I am hitting a OneDrive/Sharepoint shared link of an Excel file, trying to download it and save to S3.
CSV does work; .xlsx does not
I am using Puppeteer so the code looks something like this:
var downloadURL = "https://netorgft7979143-my.sharepoint.com/:x:/g/personal/gabe_scoop_report/ETCqa1EwxrVNiPYD0aLIq44BJUpEFLYIhcKOFWXuNnYPXQ?download=1"
const buffer = await page.evaluate(({downloadURL}) =>
{
return fetch(downloadURL, {
method: 'GET'
}).then(r => r.text());
}, {downloadURL});
...
const s3result = await s3
.upload({
Bucket: S3BucketPath,
Key: `${Date.now()}.csv`,
Body: buffer,
ContentType: 'text'})
.promise()
Again, this totally works when the endpoint is CSV. When it's an Excel file, the bits do get written to S3; but, not as a valid Excel file.
The URL above is real (sample data so feel free to hit it) and if you run this code, you will see an 11k file written to S3, but Excel will complain the format is invalid.

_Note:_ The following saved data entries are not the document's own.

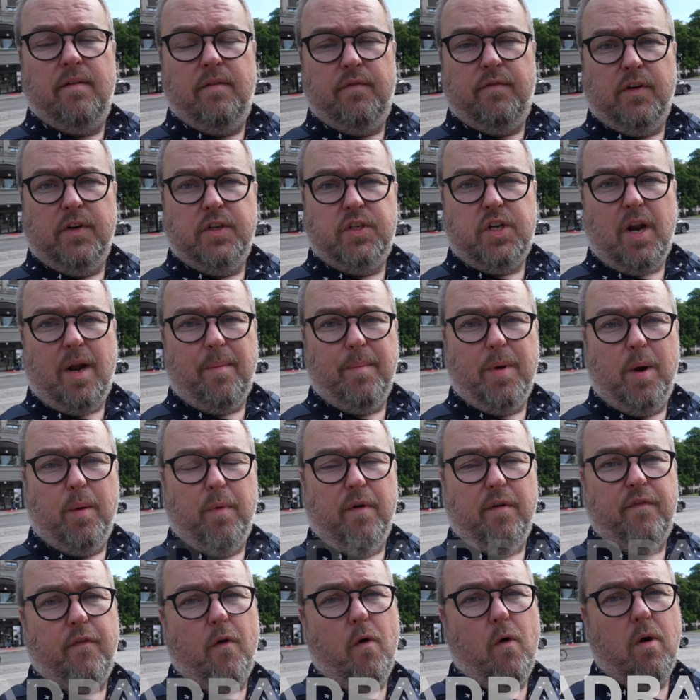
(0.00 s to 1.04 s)
For stop
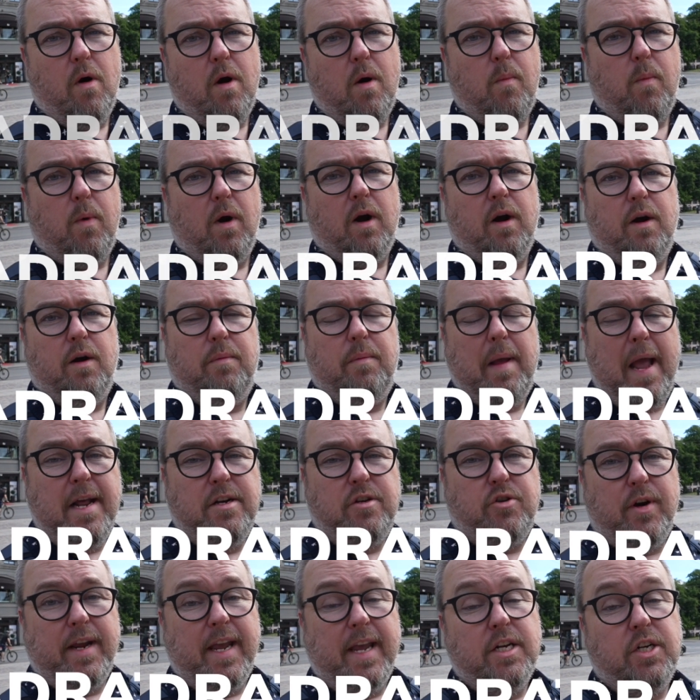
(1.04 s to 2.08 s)
number 4, we're
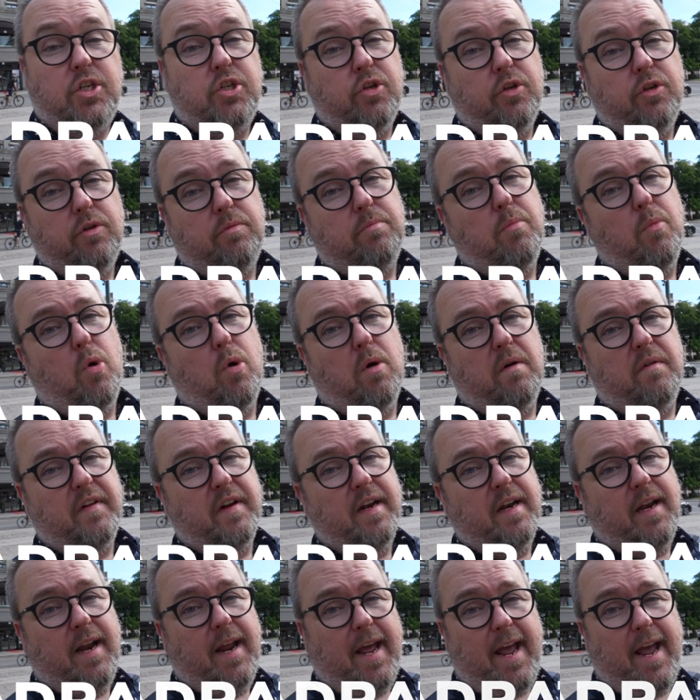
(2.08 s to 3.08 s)
entering into more of an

I am 99%+ sure it has something to do with binary vs. text, and have spent 2 days poring over SO trying anything from base64 conversion to .blob() or .buffer(), different content-types for S3... but nothing did the trick. I am also 99%+ sure Puppeteer has nothing to do with the problem, tho wrapping the .fetch() within page.evaluate() does make it harder to do things like then(r => r.buffer())
complaining buffer is not a function...
Ideas? Thx!